I used to live in Northern Ohio and I had 332 brass track outside. I only had to clean the rails two or three times a season. I soldered wires across each rail connection and I think this had more to do with keeping conductivity than just cleaning the track. Four years ago I moved to the state of Delaware and switched to 250 aluminum track and battery/RC control for my engines. 250 Aluminum is about the least expensive track I found. You have to invest in batteries and RC equipment but it totally eliminates the track power problem. 

Big John


----------



## kurt morud (Sep 3, 2008)

I am in the process of hand laying my own steel ribbon rail. I use ties that are a bit oversized but when ballasted it looks very real. when finished you can walk on this track. I built a hand laid layout about 15 years ago at our previous home and am now able to get back at it at our new home of 4 yrs. Honey do list was extremely long!!! There are a couple of pictures in my profile. If you want me to send you a few photos.............let me know. 
One hint for outdoor layouts. Use WD40 on the rails and you will have fabulous continuity. I run my track power locos with MOMENTUM on the transformer and they start and stop perfectly. You can crawl at a snails pace and never get any jerking. 


Kurt


----------



## Bob in Kalamazoo (Apr 2, 2009)

I walk on my Artiso track all the time. Never had a problem. I'm sure the other brands of track will hold up to walking on them also, as long as they have good solid support under them. A friend of mine has his go across his driveway and it is driven over all the time with no problems. 
Bob


----------



## Steve Stockham (Jan 2, 2008)

Every now and then, our LHS gets someone who has decided to get out of the hobby and wants to sell their used brass track on consignment. This stuff usually comes in grimey with caked on mud and no hint of the original shiny brass rail. Sometimes it even still has nails where it was secured to...something! The straight sections usually go for $3/ft. (or less if there has been obvious damage.) I have access to a Train-Li double rail railbender which allows me to treat _all_ track as sectional track! The rail is weathered to a beautiful patina that _matches the rail I already have laid down! _Cleaning "gunk" off of the track is easy! I take it to a car wash and power scrub off the grime with the wand and then just blow the soap away with rinse! The total I spend is maybe $1.50 and it's as clean as it's ever going to get! In my opinion, paying top dollar for "new" brass track is like going to a dealership and paying the asking price for a brand new car! If you've got the money to throw away and that's your cup of tea then go for it! After ballasting, the track will look good and will still give you years of great service. Oh, if you still need to clean the tops of the rail because you're using track power, you would have to do it anyway with new rail so save some money!


----------



## mgilger (Feb 22, 2008)

I live in Northern Ohio and use Brass. If your going to use Battery, Aluminum is great and sure cheaper than Brass. In our club, of 50+ members, I've only seen one member trying to run track power and Aluminum track. It seemed he had a lot of problems the day I was there. Conditions might be better in your location where Aluminum would work out great. 

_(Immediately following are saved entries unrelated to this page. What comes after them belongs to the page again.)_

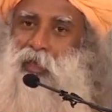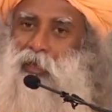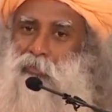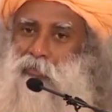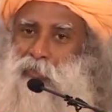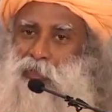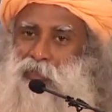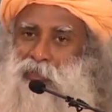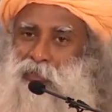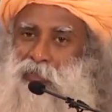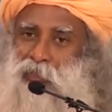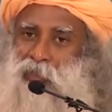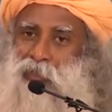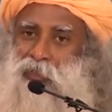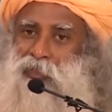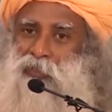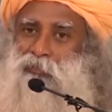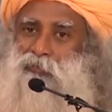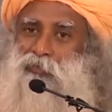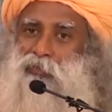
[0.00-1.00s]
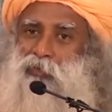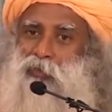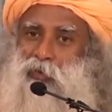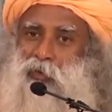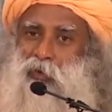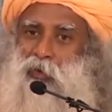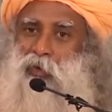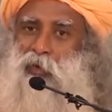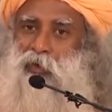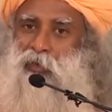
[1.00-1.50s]
And missionaries of
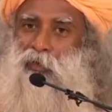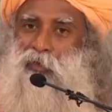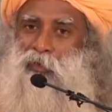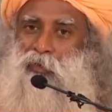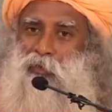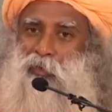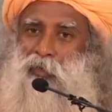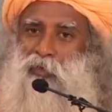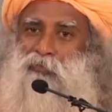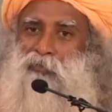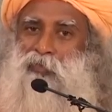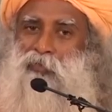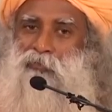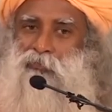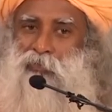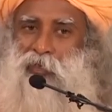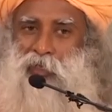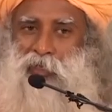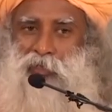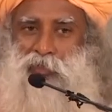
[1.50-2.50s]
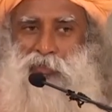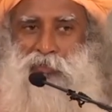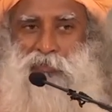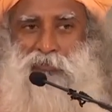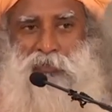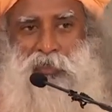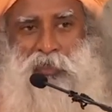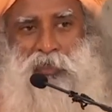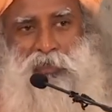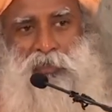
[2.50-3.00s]
no God going from village
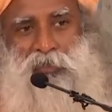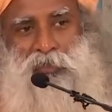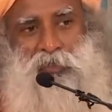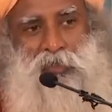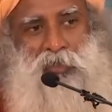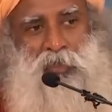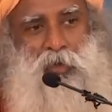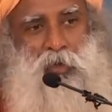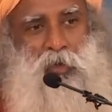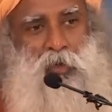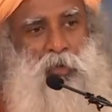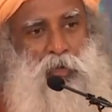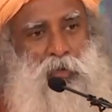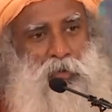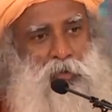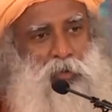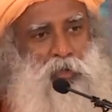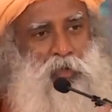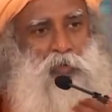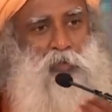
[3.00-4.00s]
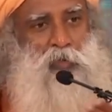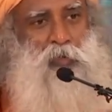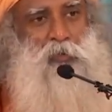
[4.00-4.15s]
to village arguingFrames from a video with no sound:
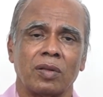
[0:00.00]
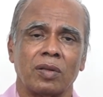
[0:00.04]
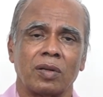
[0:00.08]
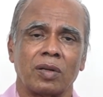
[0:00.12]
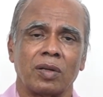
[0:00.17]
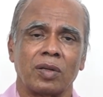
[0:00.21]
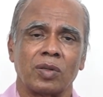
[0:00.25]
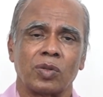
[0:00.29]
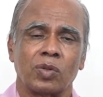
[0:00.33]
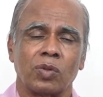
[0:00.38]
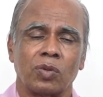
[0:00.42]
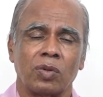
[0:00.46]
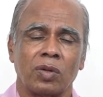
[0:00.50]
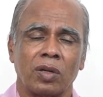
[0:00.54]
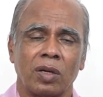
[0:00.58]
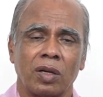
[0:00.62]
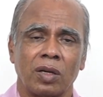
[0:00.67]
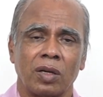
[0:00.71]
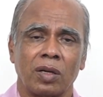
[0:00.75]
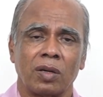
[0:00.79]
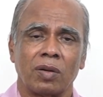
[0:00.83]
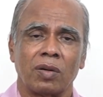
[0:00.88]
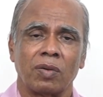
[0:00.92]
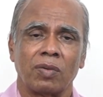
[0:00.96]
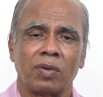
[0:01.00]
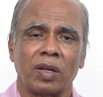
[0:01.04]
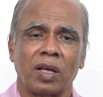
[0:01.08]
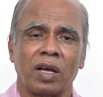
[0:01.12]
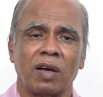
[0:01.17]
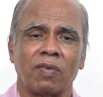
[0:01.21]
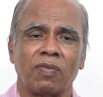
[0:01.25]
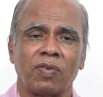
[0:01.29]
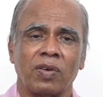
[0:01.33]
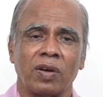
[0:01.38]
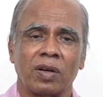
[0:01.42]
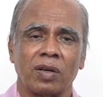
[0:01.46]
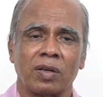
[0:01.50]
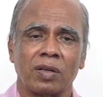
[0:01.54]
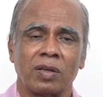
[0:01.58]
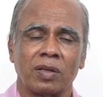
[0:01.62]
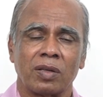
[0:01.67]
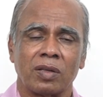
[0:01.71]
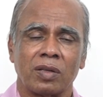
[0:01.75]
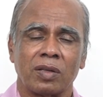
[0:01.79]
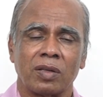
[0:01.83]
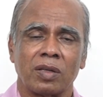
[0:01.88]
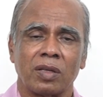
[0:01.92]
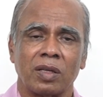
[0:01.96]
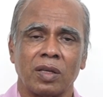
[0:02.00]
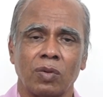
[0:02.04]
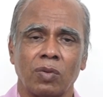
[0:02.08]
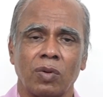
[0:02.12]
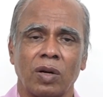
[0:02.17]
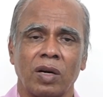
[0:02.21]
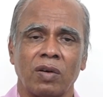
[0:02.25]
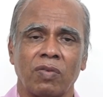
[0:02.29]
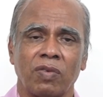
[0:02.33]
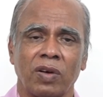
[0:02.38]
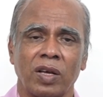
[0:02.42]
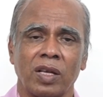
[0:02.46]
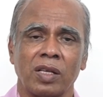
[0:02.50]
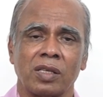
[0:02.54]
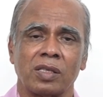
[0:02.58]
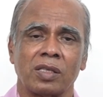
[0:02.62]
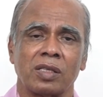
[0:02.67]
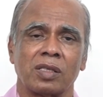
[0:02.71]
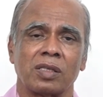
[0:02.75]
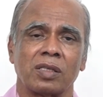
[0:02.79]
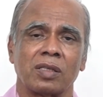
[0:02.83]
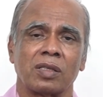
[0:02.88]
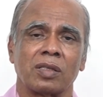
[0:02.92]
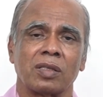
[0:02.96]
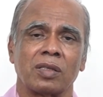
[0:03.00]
He should very often give advice,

Are there any clubs near you that you can visit and get peoples opinion in your general area? That's always the best way to make a decision like this. 

Regards,
Mark
*http://mmg-garden-rr.webs.com*


----------



## Jerry Barnes (Jan 2, 2008)

I stuck with track power as long as I could, but finally gave up. Battery is soooo much easier.


----------



## Axel Tillmann (Jan 10, 2008)

We are selling rails as well track and of course individual ties. At the end of the day, it's not the assembly that contributes to the prices its the cost of metal a problem of the high demand for these metals in China which has driven up the world market prices.

Actually many people I spoke too, who do outdoor layouts state that in the long run their were not very happy with their attempts to hand spike their own track. Very often the spike come out, and I foresee that when using a rail bender such as our EasyBend DuoTrack that hand spiked rail may not sustain the pressure when bending.

The correct tie strips serve also the purpose the keep the gauge of the track and that in a no-brainer way, just slide the rail through the ties. If you just pay yourself $10 and hour you might realize that hand-laying track is not any advantage. You have to mark, secure and spike 20' of rail to end up with 10' of track, potentially cut your own ties and if you buy pre manufactured ones you could almost stay with bulk purchase of tie strips (e.g ProTie US cost $99 for 100' which is 1400 ties if you hand-spike, so you need $0.10 per tie to be even even and less if you wanted to be cheaper). Cutting you own ties out of wood, is not a very successful path (even here on MLS we say many threads were the weather pushed the spike out of the wood and the whole track came loose).

If you look around than you will realize that ProTrack is about $6/foot. The advantage is that is high quality Brass made in Germany versus the short cuts from China. One mentioned product is so soft that it wears out so quickly that you are facing a re-buy eating up all the savings you might have had (if any at all).

Another product that states it is made in Germany has a specific weight that is 30% below of ProTrack. It never stops to amaze to which extent the quality cuts go and that is to the decrement of our hobby. Granted track is more expansive than it used to be, but let's put a prospective on it.

You buy track only once for the entire layout (if you buy right). So for an initial 100' layout (e.g. to see if you like the hobby) you invest $600 (which if you don't like the hobby) you can sell for almost the same price back into the market. So let's say you end up building a medium size layout of 500' then $3,000 for track, $3,000 for rolling stock and $2,000 for accessories makes $8,000 over the course of 20 years (the time you will on the average enjoy this hobby) is $400 a year.

I tell many wives of husbands that get into the hobby - the costs beats a gambling addiction, a new sports car, having a girl friend







.

Granted 8K to 10K are not peanuts, but when incrementally spent it provides year round enjoyment and activity. There is always something to do. Many poeple invest 10x more for a pure gardening hobby, or any other hobbies for that matter. Today you spend $100 just for filling up a gas tank.


----------



## Mik (Jan 2, 2008)

If you're really looking to go cheap cheap.... then I'd suggest investigating the 'Groovy Track' method used in the ride on scales. You use plain bar material for rails pressed into simple grooves cut in the ties. 

http://www.railsystemsco.com/Groovy track.htm 

In gauge 1, I think I'd use plastic lumber cut extra deep then buried in the ballast to try to reduce tie splitting, and 1/8 x 3/8 aluminum bar for rails.


----------



## Westcott (Feb 17, 2009)

Greg of The Sandstone & Termite railway describes how he's made his own track -
G gauge groovey track

He is in Australia, so he has to put the rail on the underside of the ties...


----------